Ben Cameron, Cameron Alexander Dallas.
Lavaboya zorla girip Veronica'nın köprücük kemiğini kestiğini görünceki duygularım anlatılamaz. İşte tam o sırada, nefesimin kesilip, bir daha gelmemesini istedim. Deli gibi kan akıyordu ve bileğini de kesmek üzereydi. Hareketsizdi.

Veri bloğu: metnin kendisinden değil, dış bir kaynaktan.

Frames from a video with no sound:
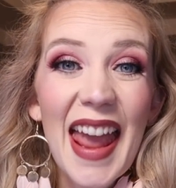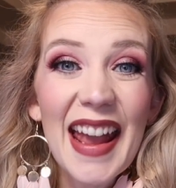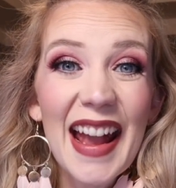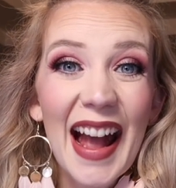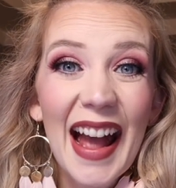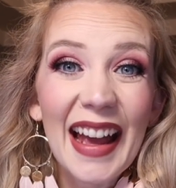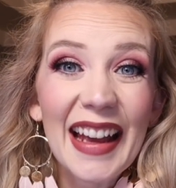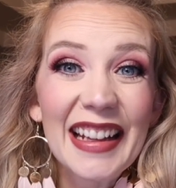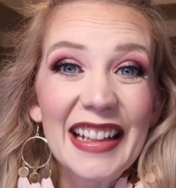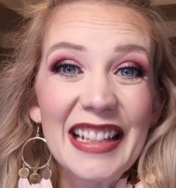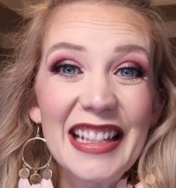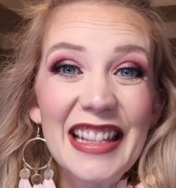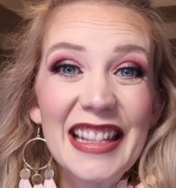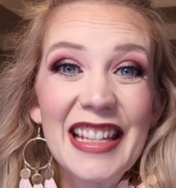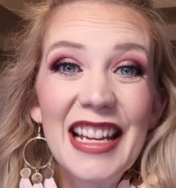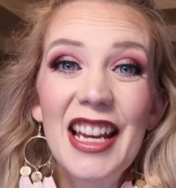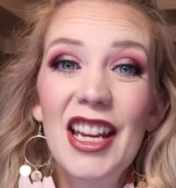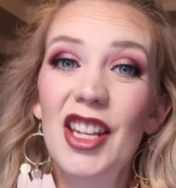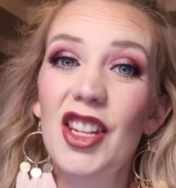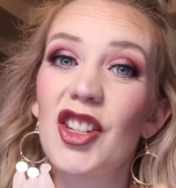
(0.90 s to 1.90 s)
Hey
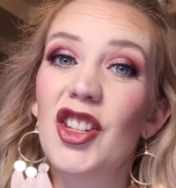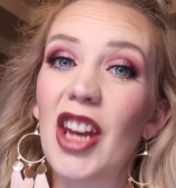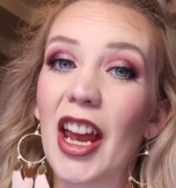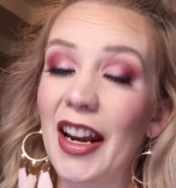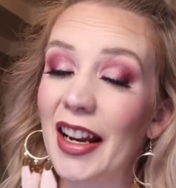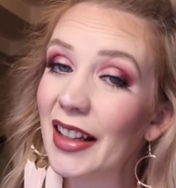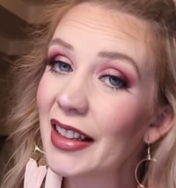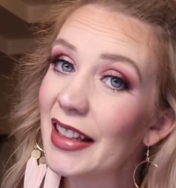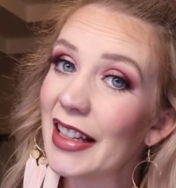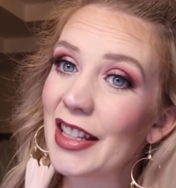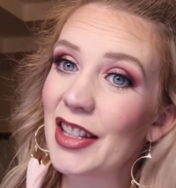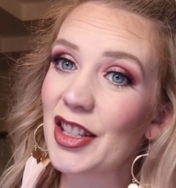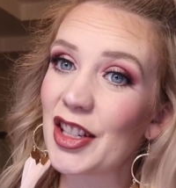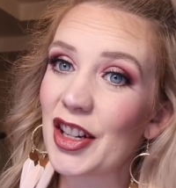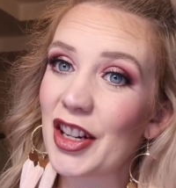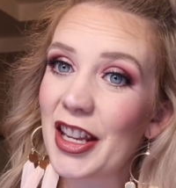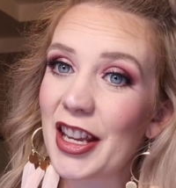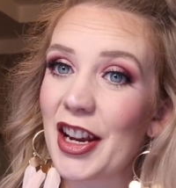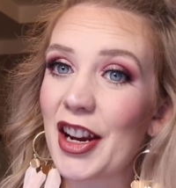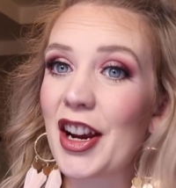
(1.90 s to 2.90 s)
guys, Jenna
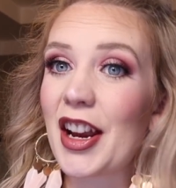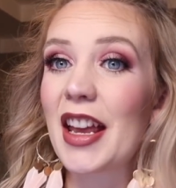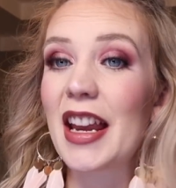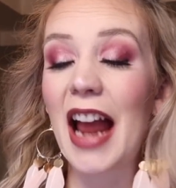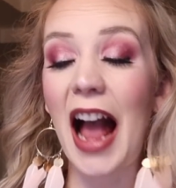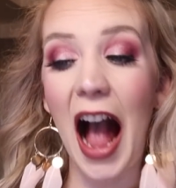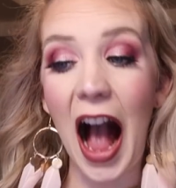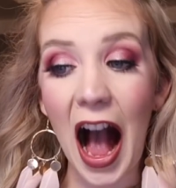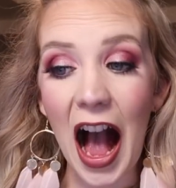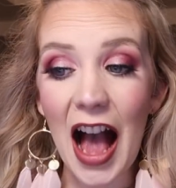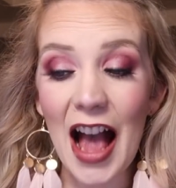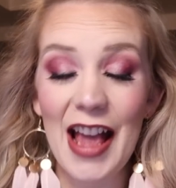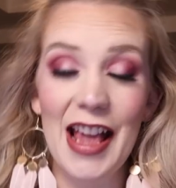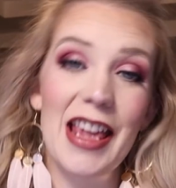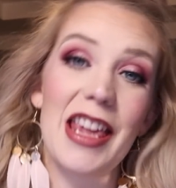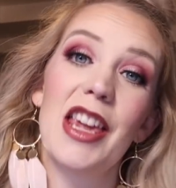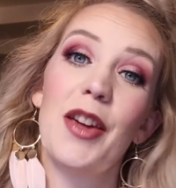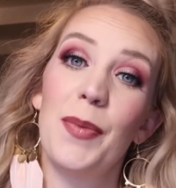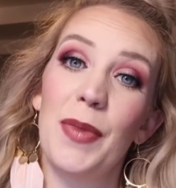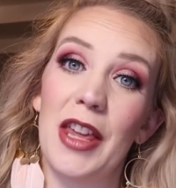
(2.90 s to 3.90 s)
Lister here, and
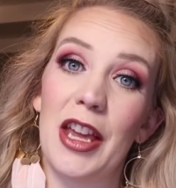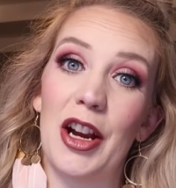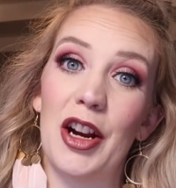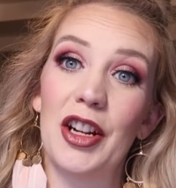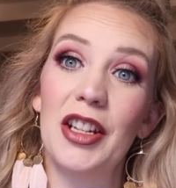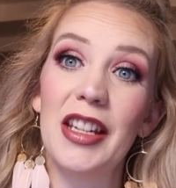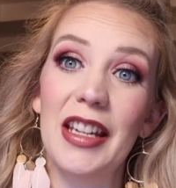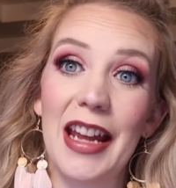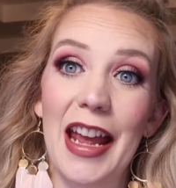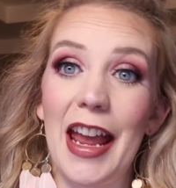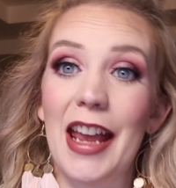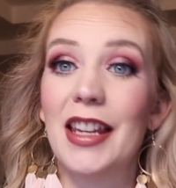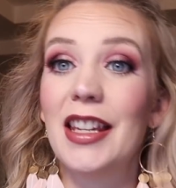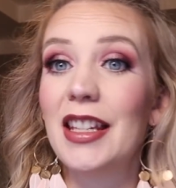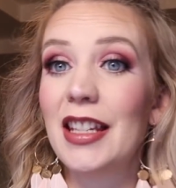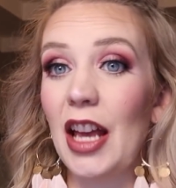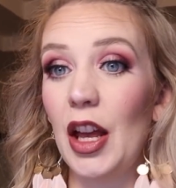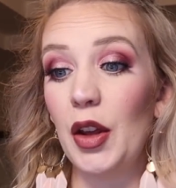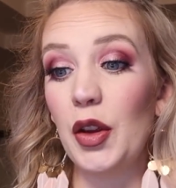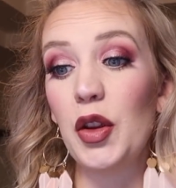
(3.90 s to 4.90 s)
I am here today
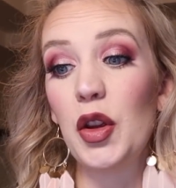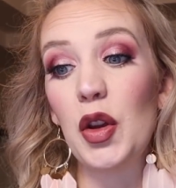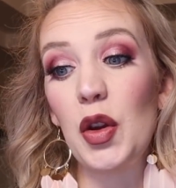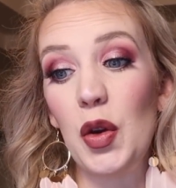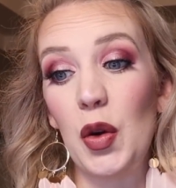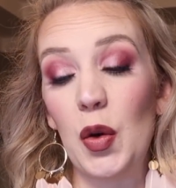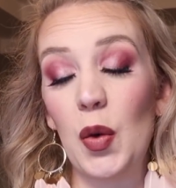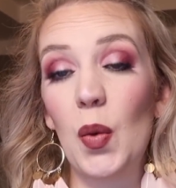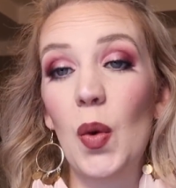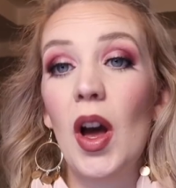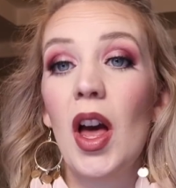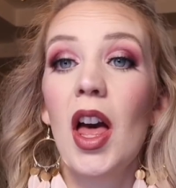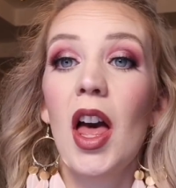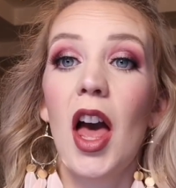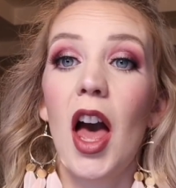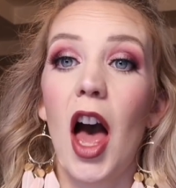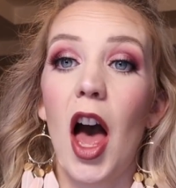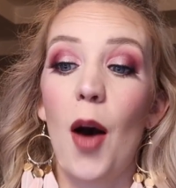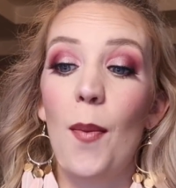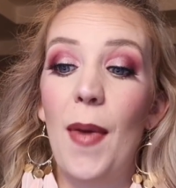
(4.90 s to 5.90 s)
to tell you
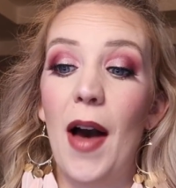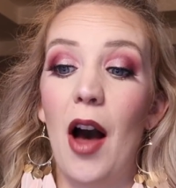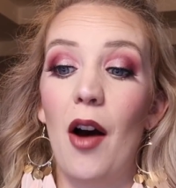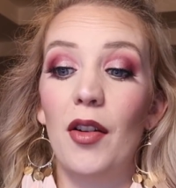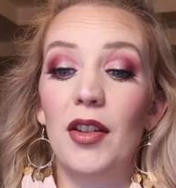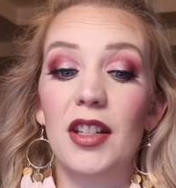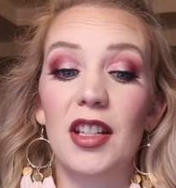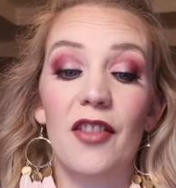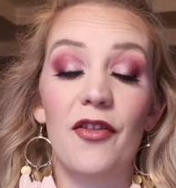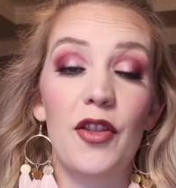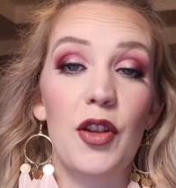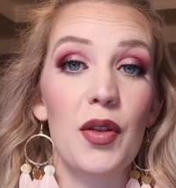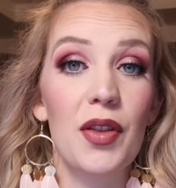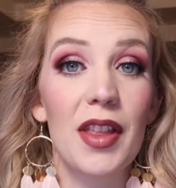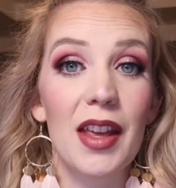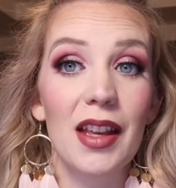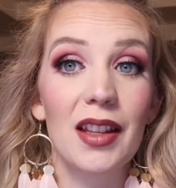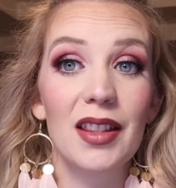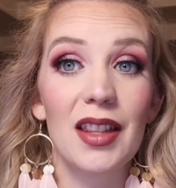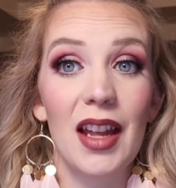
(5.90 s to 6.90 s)
about a few
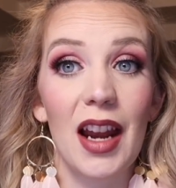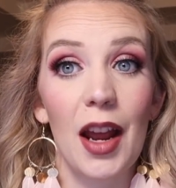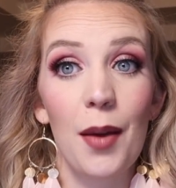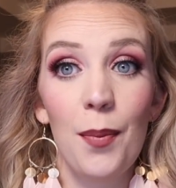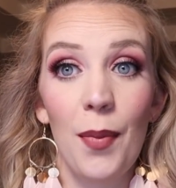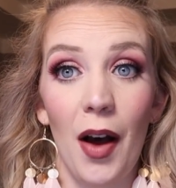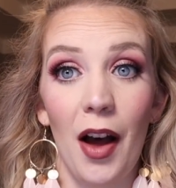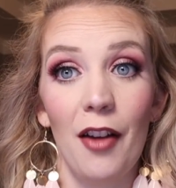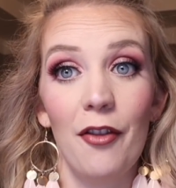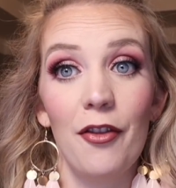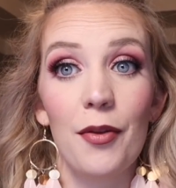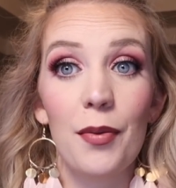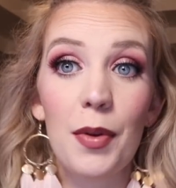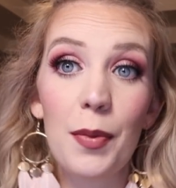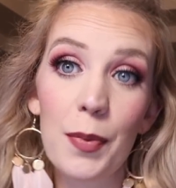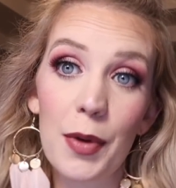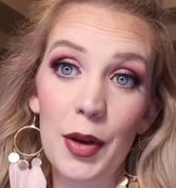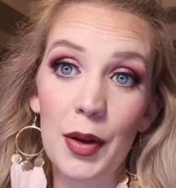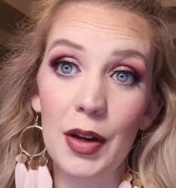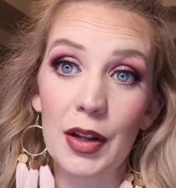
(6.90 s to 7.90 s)
things that I bought from
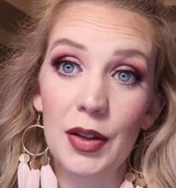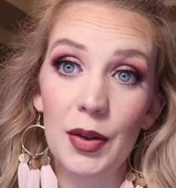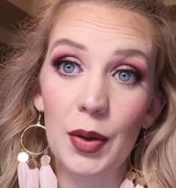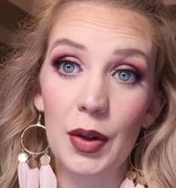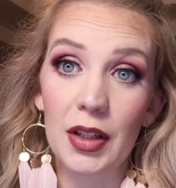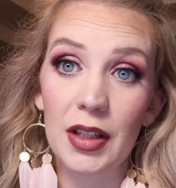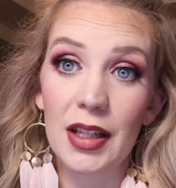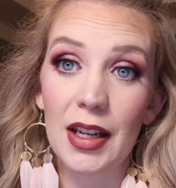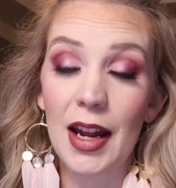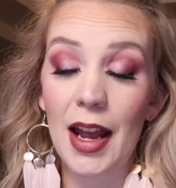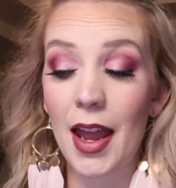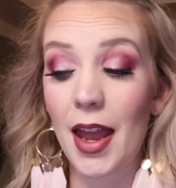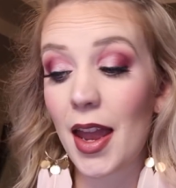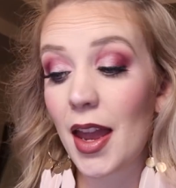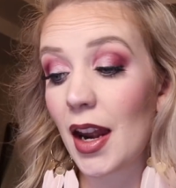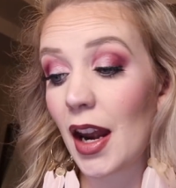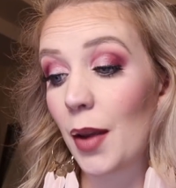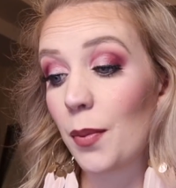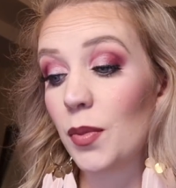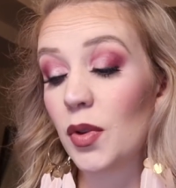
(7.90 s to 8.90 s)
the beauty store today,
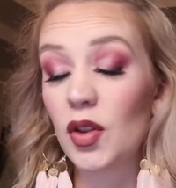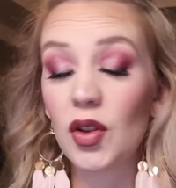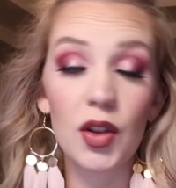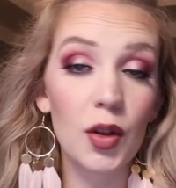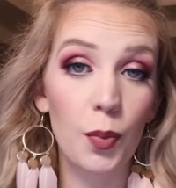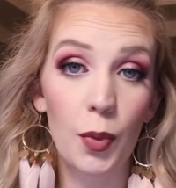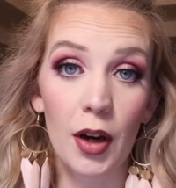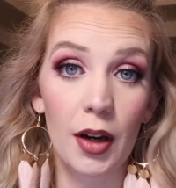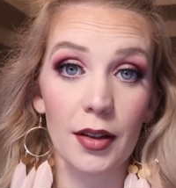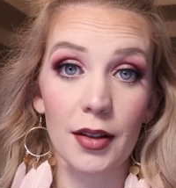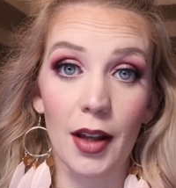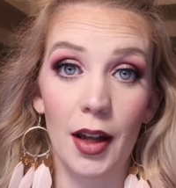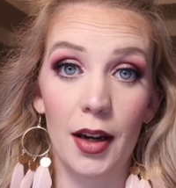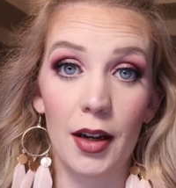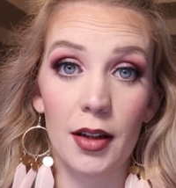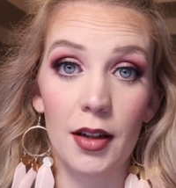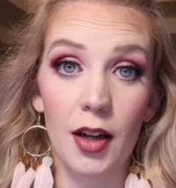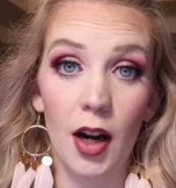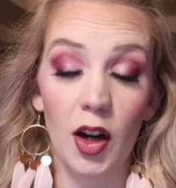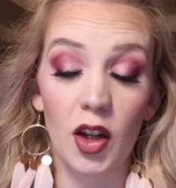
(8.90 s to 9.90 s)
and I'm super
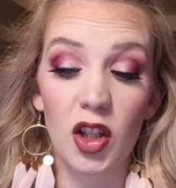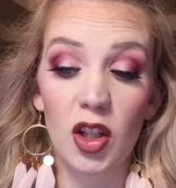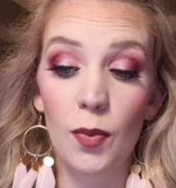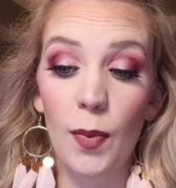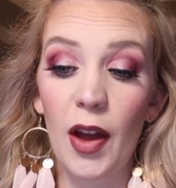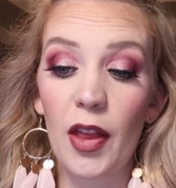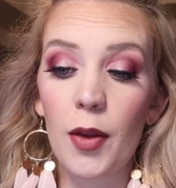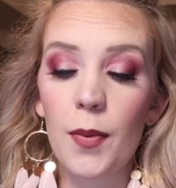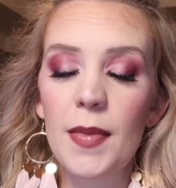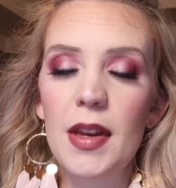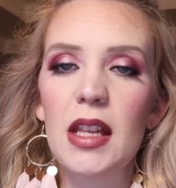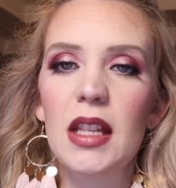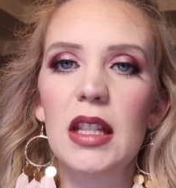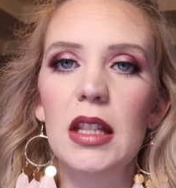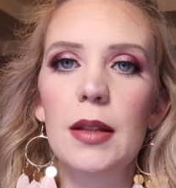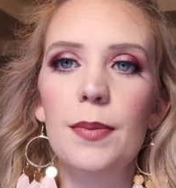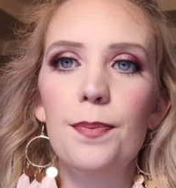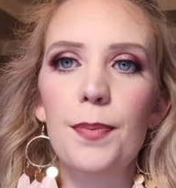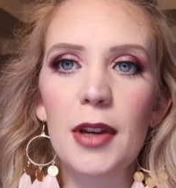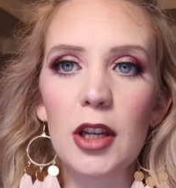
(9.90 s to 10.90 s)
excited to talk to you about them,
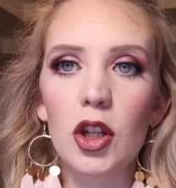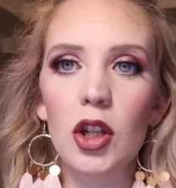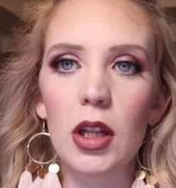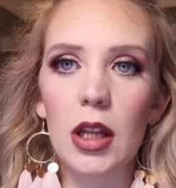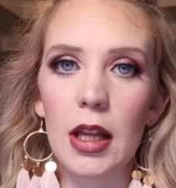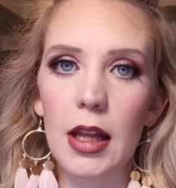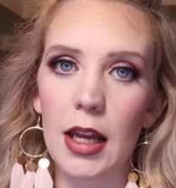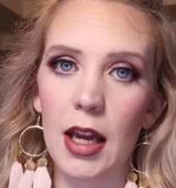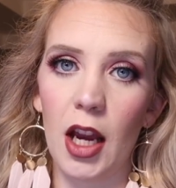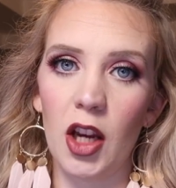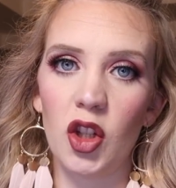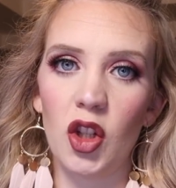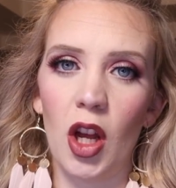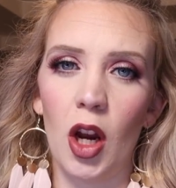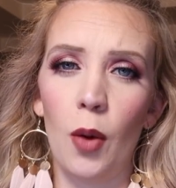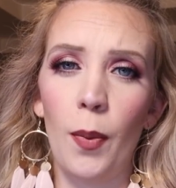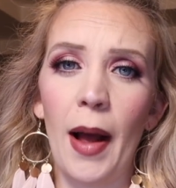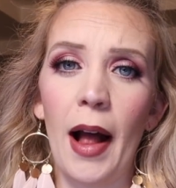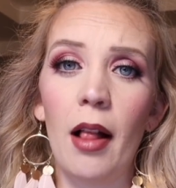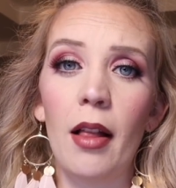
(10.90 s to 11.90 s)
especially the
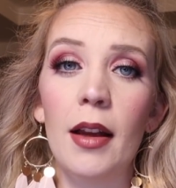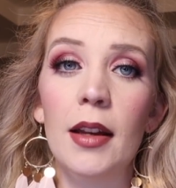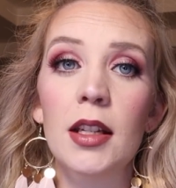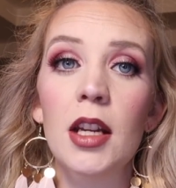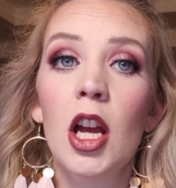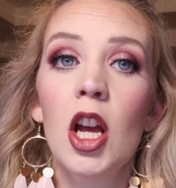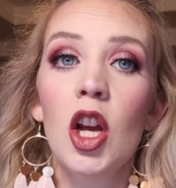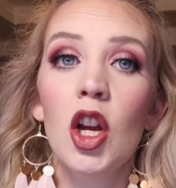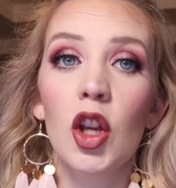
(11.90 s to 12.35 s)
eyeshadow palette.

Sanki vücudu burada ama ruhu yok gibi.
Ona sarıldığımda jileti de elinden attım. Ayağımla biraz öteye ittim ve sıkıca sarıldım. İlk defa bu kadar çaresiz hissediyordum.
Şimdi Instagram fotoğrafına gelirsek, hepsi Peter'ın bir oyunuydu.
Peter; benim eski en iyi arkadaşım. Veronica ile çıkmaya başladığımızda onunla da arkadaşlığımızı bitirdik. Third wheel (mesela biriyle sevgilisiniz ve en yakın arkadaşınızı satıyorsunuz ilgileniyorsunuz ve yaninizdayken yalnız kaliyor) olmaktan bıkmıştı ve ben de o anki sinirimle tek bir cümle ile arkadaşlığımızı bitirmistim.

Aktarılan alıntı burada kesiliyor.